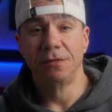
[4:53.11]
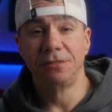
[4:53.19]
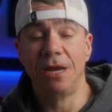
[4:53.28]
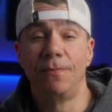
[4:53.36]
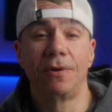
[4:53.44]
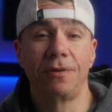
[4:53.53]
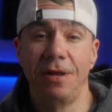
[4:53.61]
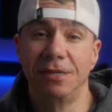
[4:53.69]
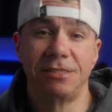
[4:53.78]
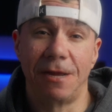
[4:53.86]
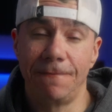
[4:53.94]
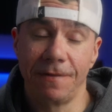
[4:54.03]
Typically, it's
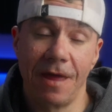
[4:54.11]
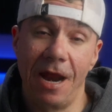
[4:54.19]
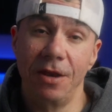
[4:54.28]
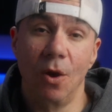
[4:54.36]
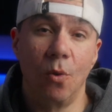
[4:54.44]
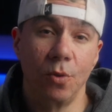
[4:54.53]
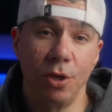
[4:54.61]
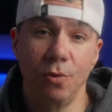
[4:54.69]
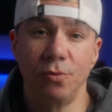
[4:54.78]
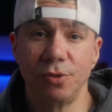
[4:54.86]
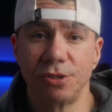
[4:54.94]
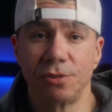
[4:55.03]
something that I don't
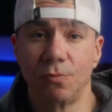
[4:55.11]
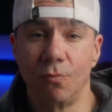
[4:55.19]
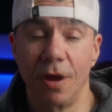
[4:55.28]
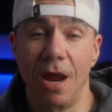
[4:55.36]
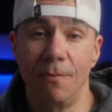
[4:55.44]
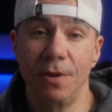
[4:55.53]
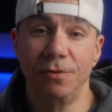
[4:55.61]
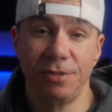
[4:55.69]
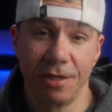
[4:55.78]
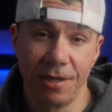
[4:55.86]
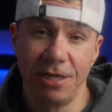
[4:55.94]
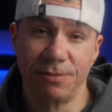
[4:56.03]
use when I'm
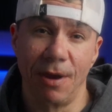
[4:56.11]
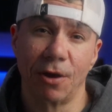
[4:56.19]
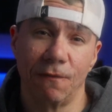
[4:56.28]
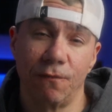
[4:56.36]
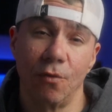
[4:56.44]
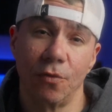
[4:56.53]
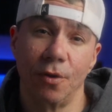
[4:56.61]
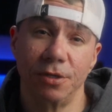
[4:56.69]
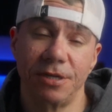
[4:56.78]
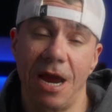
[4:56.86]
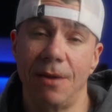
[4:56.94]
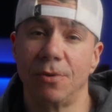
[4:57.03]
using these micro four thirds
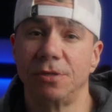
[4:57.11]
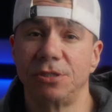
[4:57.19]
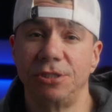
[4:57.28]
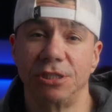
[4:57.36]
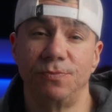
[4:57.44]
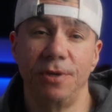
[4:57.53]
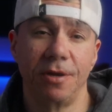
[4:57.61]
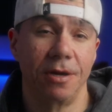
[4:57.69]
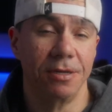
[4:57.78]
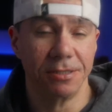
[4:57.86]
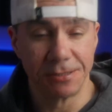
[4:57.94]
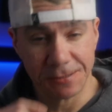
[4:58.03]
cameras, just
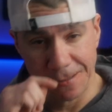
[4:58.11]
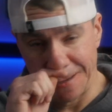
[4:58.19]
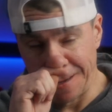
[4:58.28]
because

==========

TASK BRIEF
With the pictures left out, return the listing above exactly as it stands.

ANSWER TO THIS PROBLEM
[4:53.11]
[4:53.19]
[4:53.28]
[4:53.36]
[4:53.44]
[4:53.53]
[4:53.61]
[4:53.69]
[4:53.78]
[4:53.86]
[4:53.94]
[4:54.03]
Typically, it's
[4:54.11]
[4:54.19]
[4:54.28]
[4:54.36]
[4:54.44]
[4:54.53]
[4:54.61]
[4:54.69]
[4:54.78]
[4:54.86]
[4:54.94]
[4:55.03]
something that I don't
[4:55.11]
[4:55.19]
[4:55.28]
[4:55.36]
[4:55.44]
[4:55.53]
[4:55.61]
[4:55.69]
[4:55.78]
[4:55.86]
[4:55.94]
[4:56.03]
use when I'm
[4:56.11]
[4:56.19]
[4:56.28]
[4:56.36]
[4:56.44]
[4:56.53]
[4:56.61]
[4:56.69]
[4:56.78]
[4:56.86]
[4:56.94]
[4:57.03]
using these micro four thirds
[4:57.11]
[4:57.19]
[4:57.28]
[4:57.36]
[4:57.44]
[4:57.53]
[4:57.61]
[4:57.69]
[4:57.78]
[4:57.86]
[4:57.94]
[4:58.03]
cameras, just
[4:58.11]
[4:58.19]
[4:58.28]
because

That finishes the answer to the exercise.